Organoids play an increasingly important role as in vitro models for studying organ development, disease mechanisms, and drug discovery. Organoids are self-organizing, organ-like three-dimensional (3D) cell cultures developing organ-specific cell types and functions. Recently, three groups independently developed self assembling human heart organoids (hHOs) from human pluripotent stem cells (hPSCs). In this study, we utilized a customized spectral-domain optical coherence tomography (SD-OCT) system to characterize the growth of hHOs.

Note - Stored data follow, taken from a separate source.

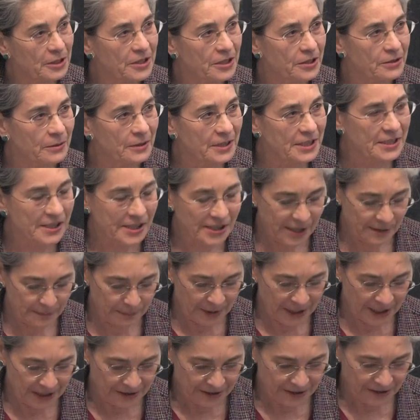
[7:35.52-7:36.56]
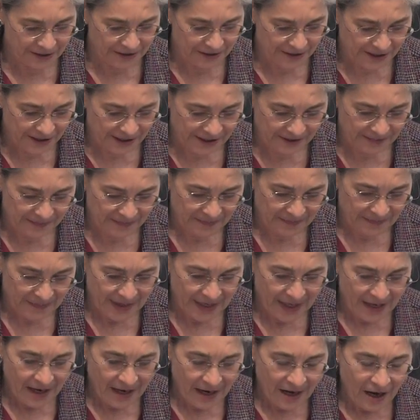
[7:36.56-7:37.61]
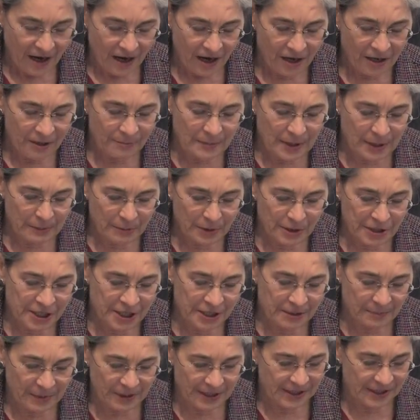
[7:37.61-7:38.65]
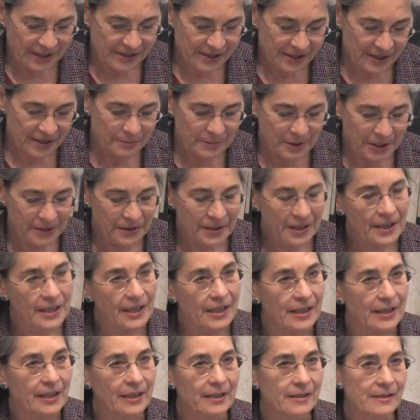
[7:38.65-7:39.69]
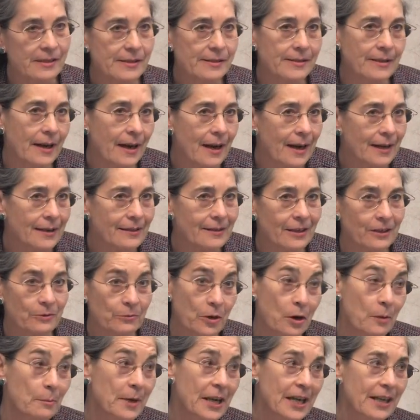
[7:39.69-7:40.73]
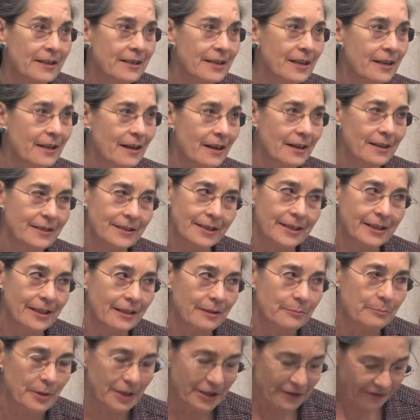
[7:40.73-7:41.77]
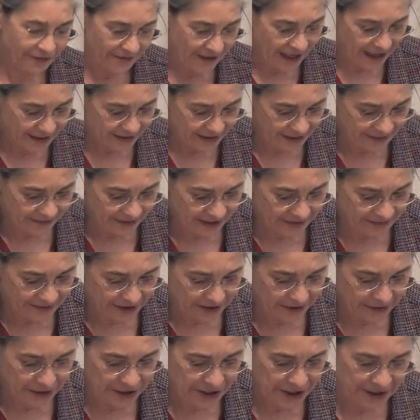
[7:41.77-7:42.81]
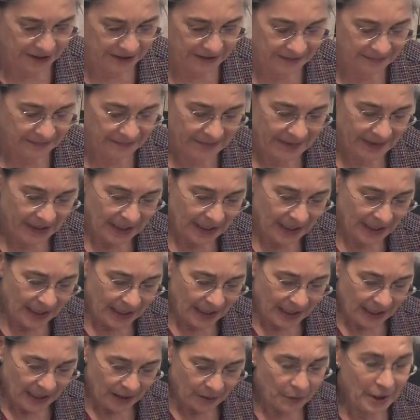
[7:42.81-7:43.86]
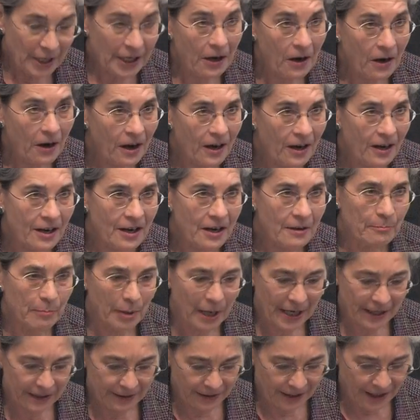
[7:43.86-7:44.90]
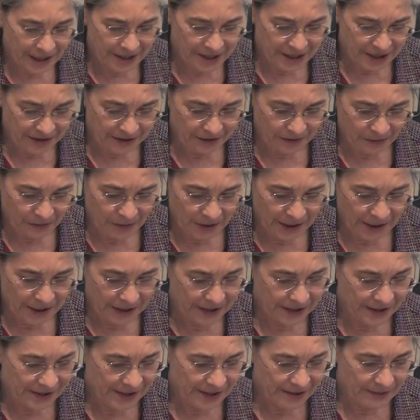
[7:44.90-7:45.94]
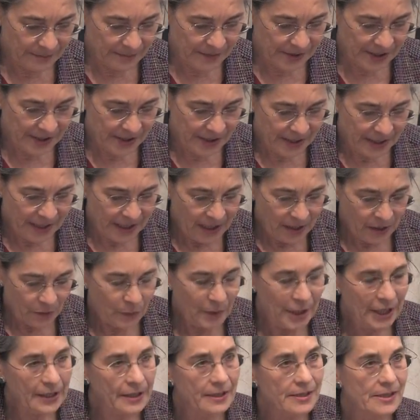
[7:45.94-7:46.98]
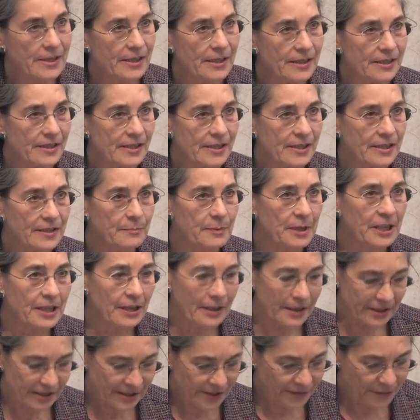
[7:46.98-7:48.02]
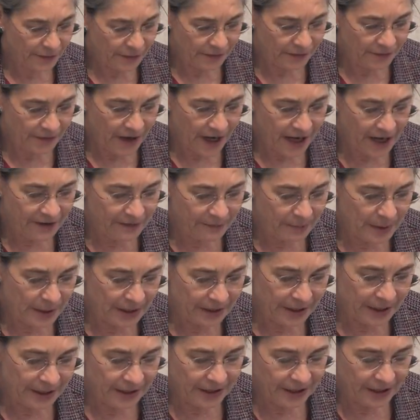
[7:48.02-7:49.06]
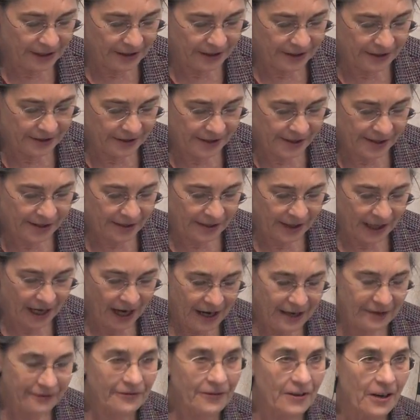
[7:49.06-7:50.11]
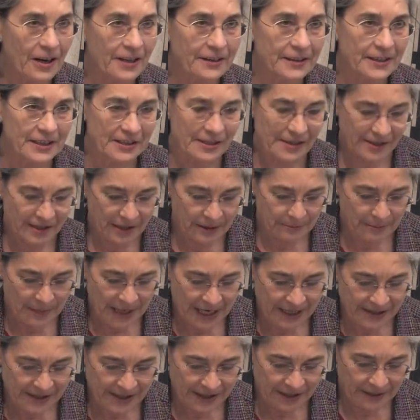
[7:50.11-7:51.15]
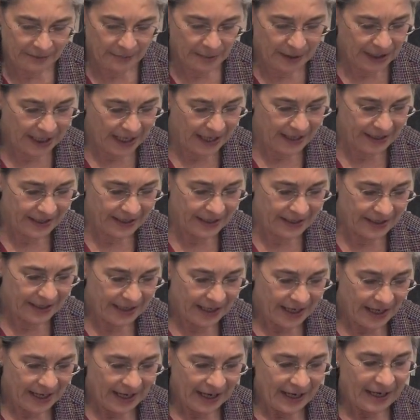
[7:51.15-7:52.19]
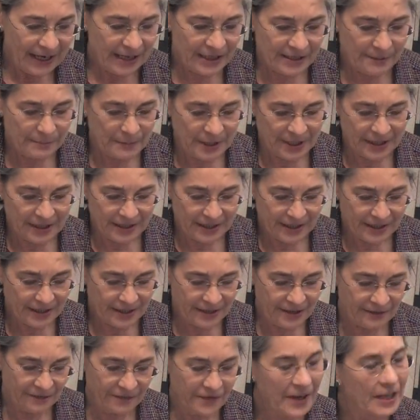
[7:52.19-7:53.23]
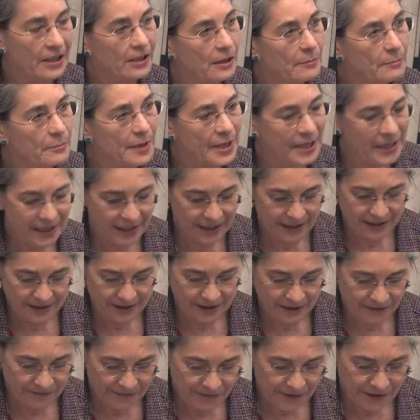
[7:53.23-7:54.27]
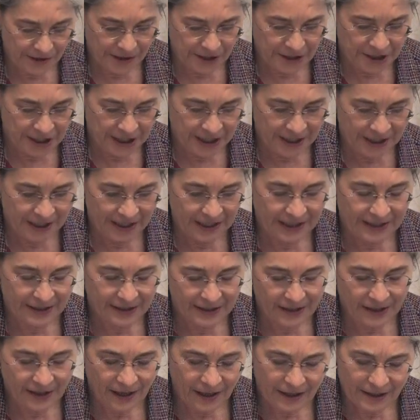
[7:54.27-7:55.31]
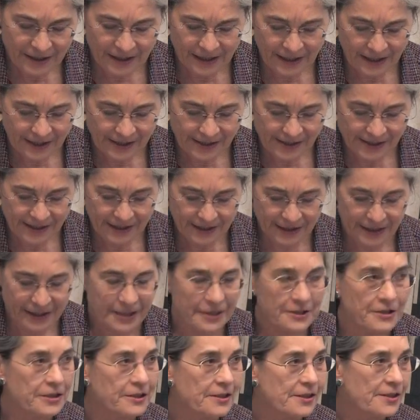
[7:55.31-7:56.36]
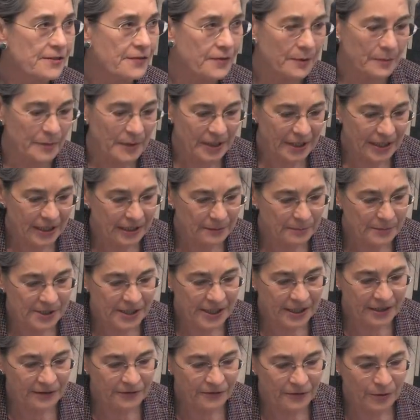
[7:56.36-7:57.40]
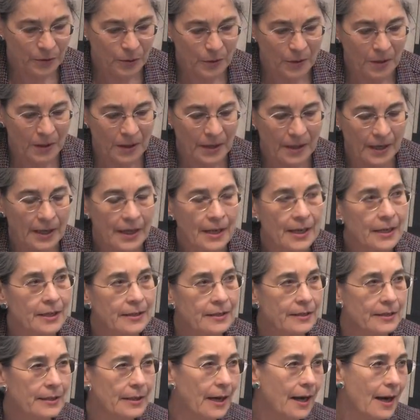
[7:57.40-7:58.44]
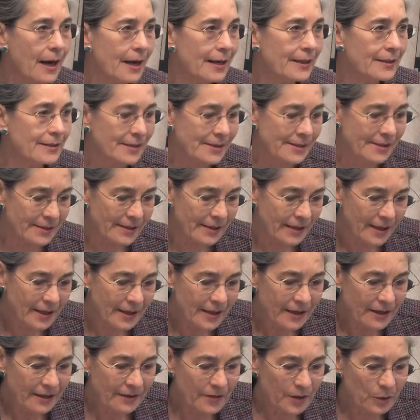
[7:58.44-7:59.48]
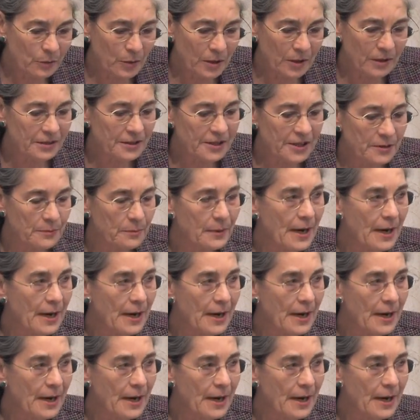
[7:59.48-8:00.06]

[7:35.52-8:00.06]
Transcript: to its splendors. Our membership in this community is not a romantic idea, but a fact of evolution. We are biological organisms. We exist because for five billion years, life on this amazing planet has been developing, diverging, and colonizing niches from the deep sea floor to the ice of the world's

Development of chamber structures and beating patterns of the hHOs were observed via OCT and calcium imaging. We demonstrated the capability of OCT to produce 3D images in a fast, label-free, and non-destructive manner. The hHOs formed cavities of various sizes, and complex interconnections were observed as early as on day 4 of differentiation. The hHOs models and the OCT imaging system showed promising insights as an in vitro platform for investigating heart development and disease mechanisms.

Automated summary

Organoids are important in vitro models for studying organ development, disease mechanisms, and drug discovery. Recently, three groups independently developed self-assembling human heart organoids from human pluripotent stem cells. In this study, a customized spectral-domain optical coherence tomography system was used to characterize the growth of the heart organoids. The results showed the potential of the organoids as an in vitro platform for investigating heart development and disease mechanisms.